She thought that countries and governments were measured by how they treated the elderly and people who could not speak for themselves. It was unfair for a claim to be outstanding for 26 years without the government providing any information. Information was only provided when claimants pursued it or attended meetings. If the process was going to take 26 years, the government should at least communicate with the claimants. The government could not continue to treat the elderly in this way. The process was so protracted that the claimants were dying, but it did not have to take this long. In the private sector, one was given a task and evaluated on one’s performance in completing that task. Who was holding government accountable? Whichever level of government was responsible for the land restitution process, there had to be some way of measuring and incentivising performance. Some hundreds of units had been built during the first three phases of redevelopment – but those three phases had taken 26 years, and there were more than 1 000 claimants. That was poor service delivery.
She was emotional about it, because she wanted to see her mother resettled in the place where she had grown up, and she did not want to see her mistreated. She said that the District Six community would continue to stand together, but, for progress to be made, the different spheres of government needed to do the same. She found it “deplorable” that DALRRD felt that it owed accountability only to the national legislature and therefore had deigned it unnecessary to be present to account to the claimants themselves. She implored the Committee to help, and to give the issue the urgency it deserved. She also wanted an update on her family’s claim. Her mother did not receive any communication on the claim unless she initiated it herself – she only received notices about meetings to be held.
The Chairperson said that it would be difficult to respond to most of Ms Davids’s points in the current meeting. The Committee was running this process as part of an effort to obtain information from the national government, which was responsible for land restitution. However, she promised that the Committee would keep trying to get the information and to improve communication between DALRRD and the claimants.
Ms Davids replied that all parts of government had to work together. It would be pointless for the Committee to make an effort if the national government did not do the same.
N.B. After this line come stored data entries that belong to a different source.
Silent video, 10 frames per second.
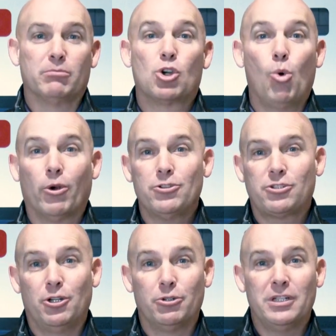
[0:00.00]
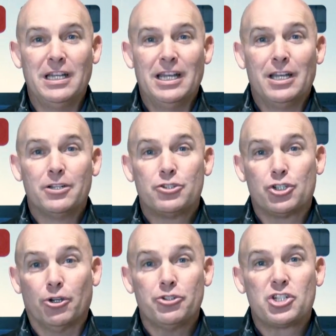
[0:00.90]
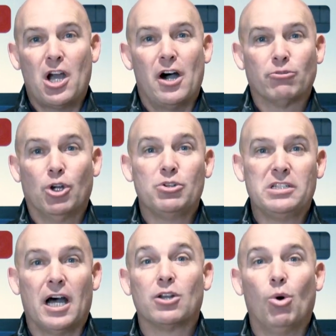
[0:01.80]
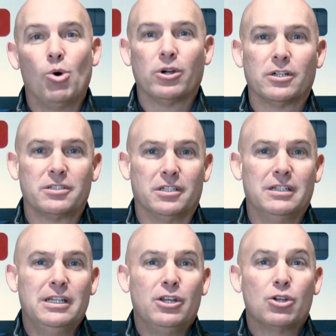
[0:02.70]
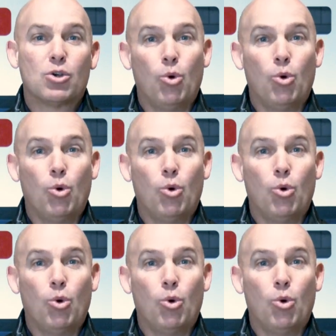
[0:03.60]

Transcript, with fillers: from cornerstonechurchconroe.org toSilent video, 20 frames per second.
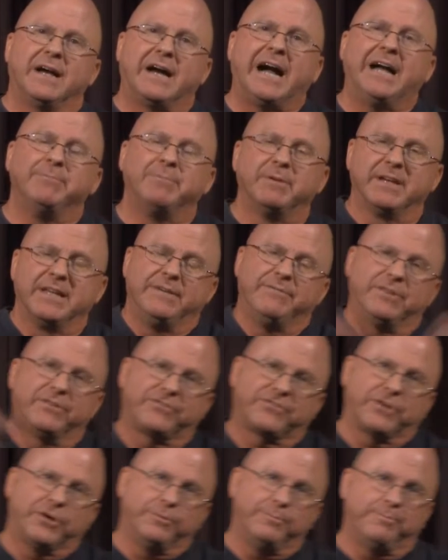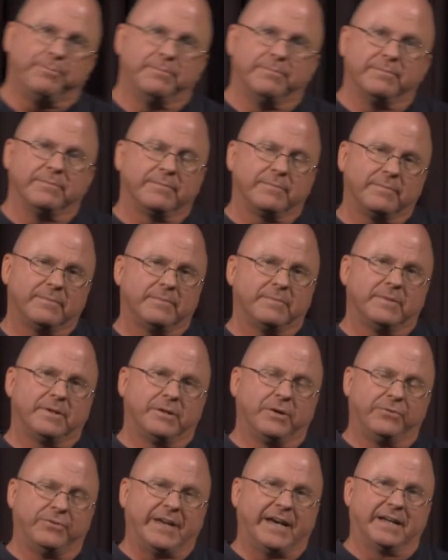I believe the scope
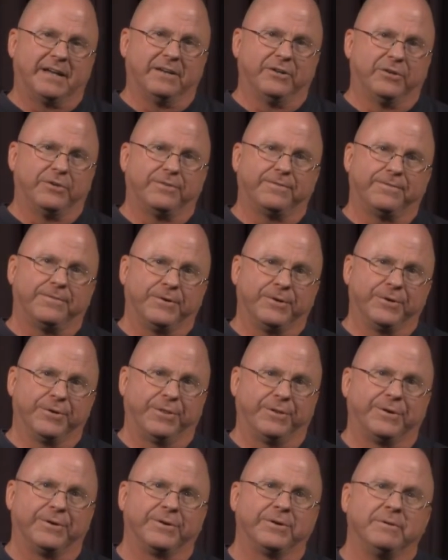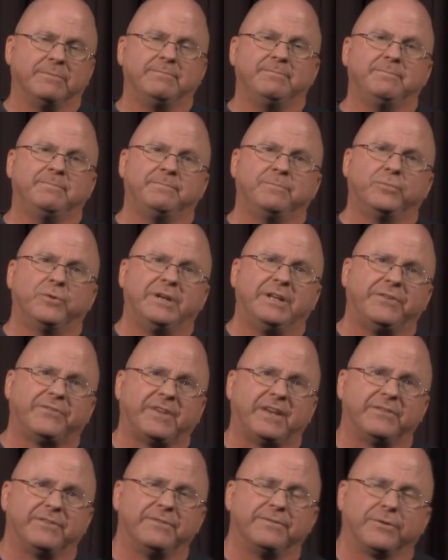goes out a little further when he
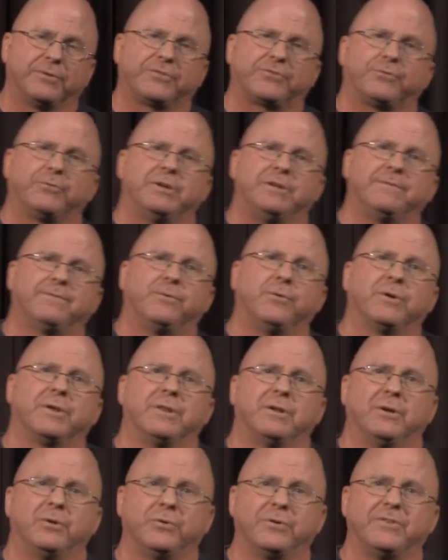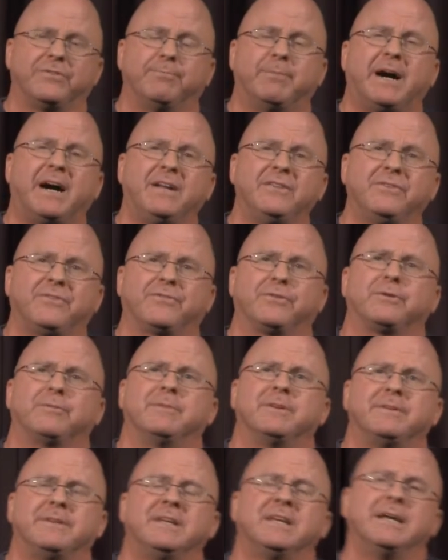says in verse 24, the Lord's
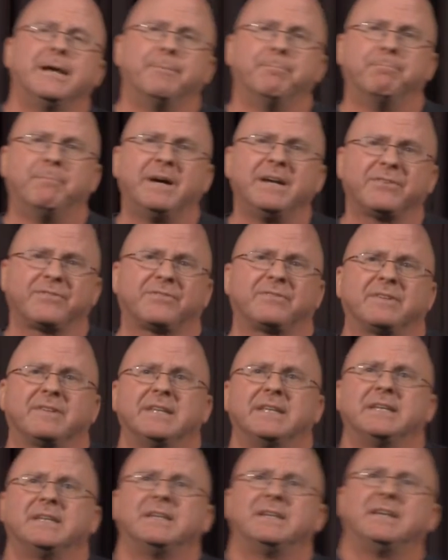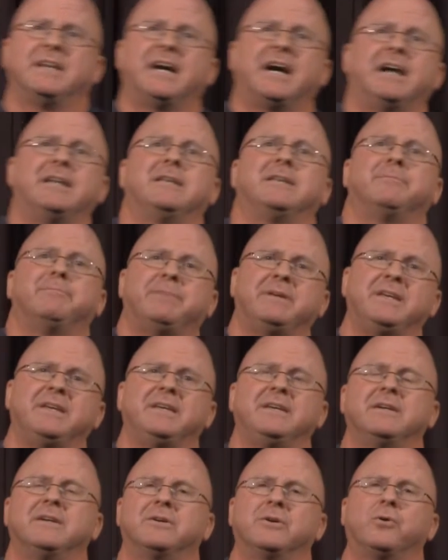bondservant must not
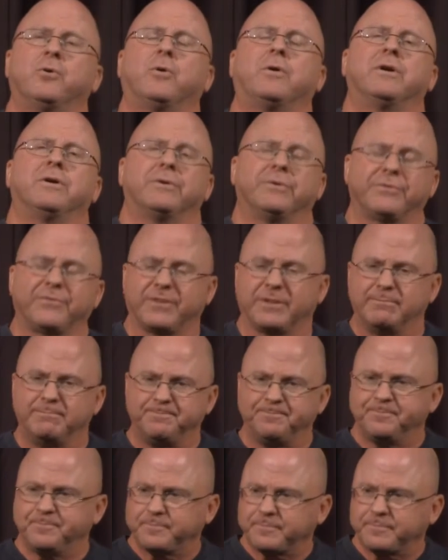be quarrelsome.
Mr Salie, responding to Mr Marran’s earlier point about “R9” reference numbers, sought to clarify that, despite his reference number indicating a post-1998 application, he had applied for restitution on 10 September 1996 at Matrix House. In the presence of officials and his wife, he had supplied all the required documents, including a copy of the deed of transfer for the house and the expropriation certificate from 1972. He had subsequently had to hand in further documents and then in 2006 – when the second set was also lost – a third set of documents. After that, he had spoken to an official, who had promised to follow up with him. He had failed to reach that official despite multiple attempts. Another official had eventually told him that an official from legal services would contact him – she never had, nor had anybody else. He read out the KRK number for his claim. Strangely, in 2006, an official had told him that his claim was not on the system. He had later been told that his reference number corresponded to a claim from a different Salie of no relation, but that person’s file had not contained any contact details and had contained little documentation. The official had said that there was nothing she could do to help him. What was he supposed to do? He had been advised to share the whole story with Carte Blanche.
Mr Cox excused himself and his aunt, who had to leave the meeting early. She was elderly and he had to return to Worcester – the distance was itself a legacy of forced removals.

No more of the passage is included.